▶ What to work on
The word to look for is "frames". Report every line of the entries below that has it.
──────────
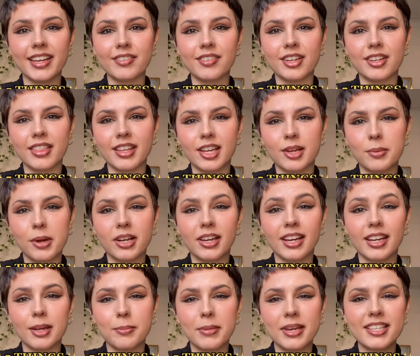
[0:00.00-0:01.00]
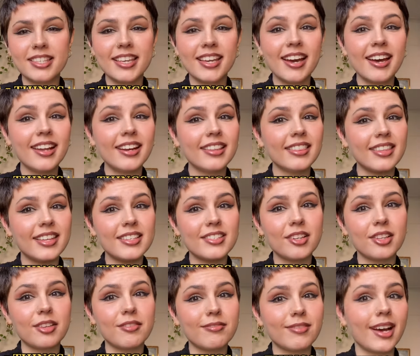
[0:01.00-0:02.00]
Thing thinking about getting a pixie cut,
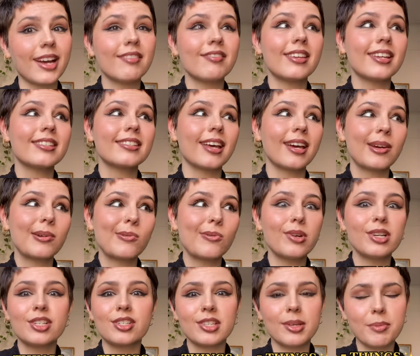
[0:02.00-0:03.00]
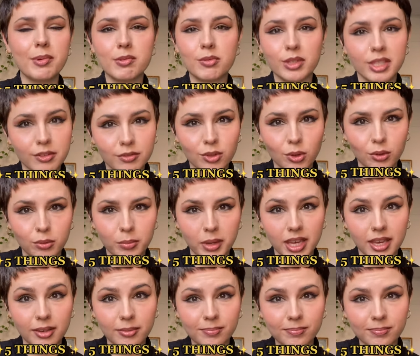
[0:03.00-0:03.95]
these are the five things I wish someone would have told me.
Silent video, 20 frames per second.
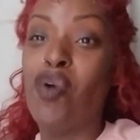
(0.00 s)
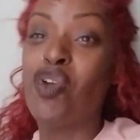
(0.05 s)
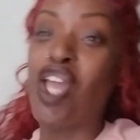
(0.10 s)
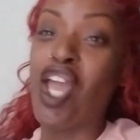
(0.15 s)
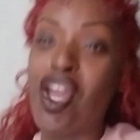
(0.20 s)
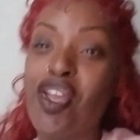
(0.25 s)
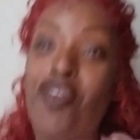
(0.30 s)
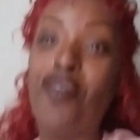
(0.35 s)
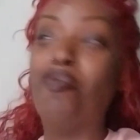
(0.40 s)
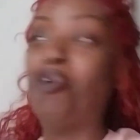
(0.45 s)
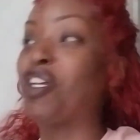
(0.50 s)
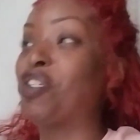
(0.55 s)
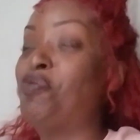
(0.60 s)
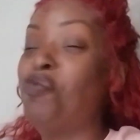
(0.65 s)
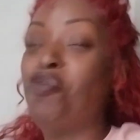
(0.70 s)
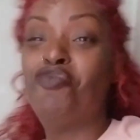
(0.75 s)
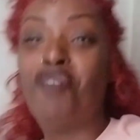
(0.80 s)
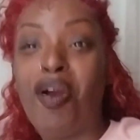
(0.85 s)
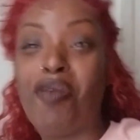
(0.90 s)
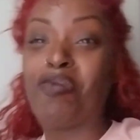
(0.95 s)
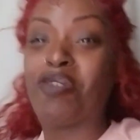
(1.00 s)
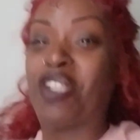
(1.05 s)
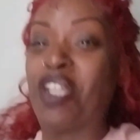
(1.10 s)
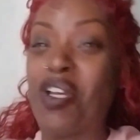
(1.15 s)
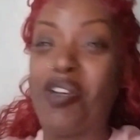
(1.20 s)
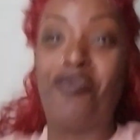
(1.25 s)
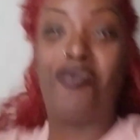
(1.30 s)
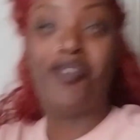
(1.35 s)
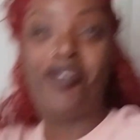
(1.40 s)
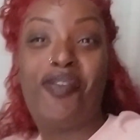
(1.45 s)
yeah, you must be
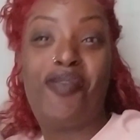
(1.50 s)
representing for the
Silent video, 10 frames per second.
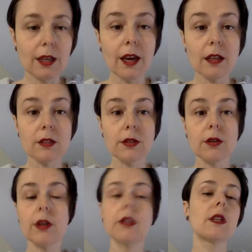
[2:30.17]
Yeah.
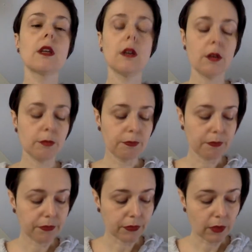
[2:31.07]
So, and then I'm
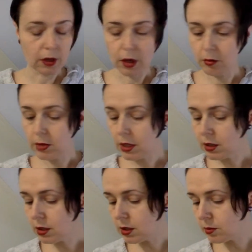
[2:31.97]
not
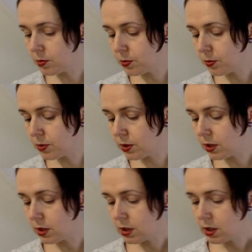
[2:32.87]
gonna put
──────────
▶ Written solution
Silent video, 20 frames per second.
Silent video, 10 frames per second.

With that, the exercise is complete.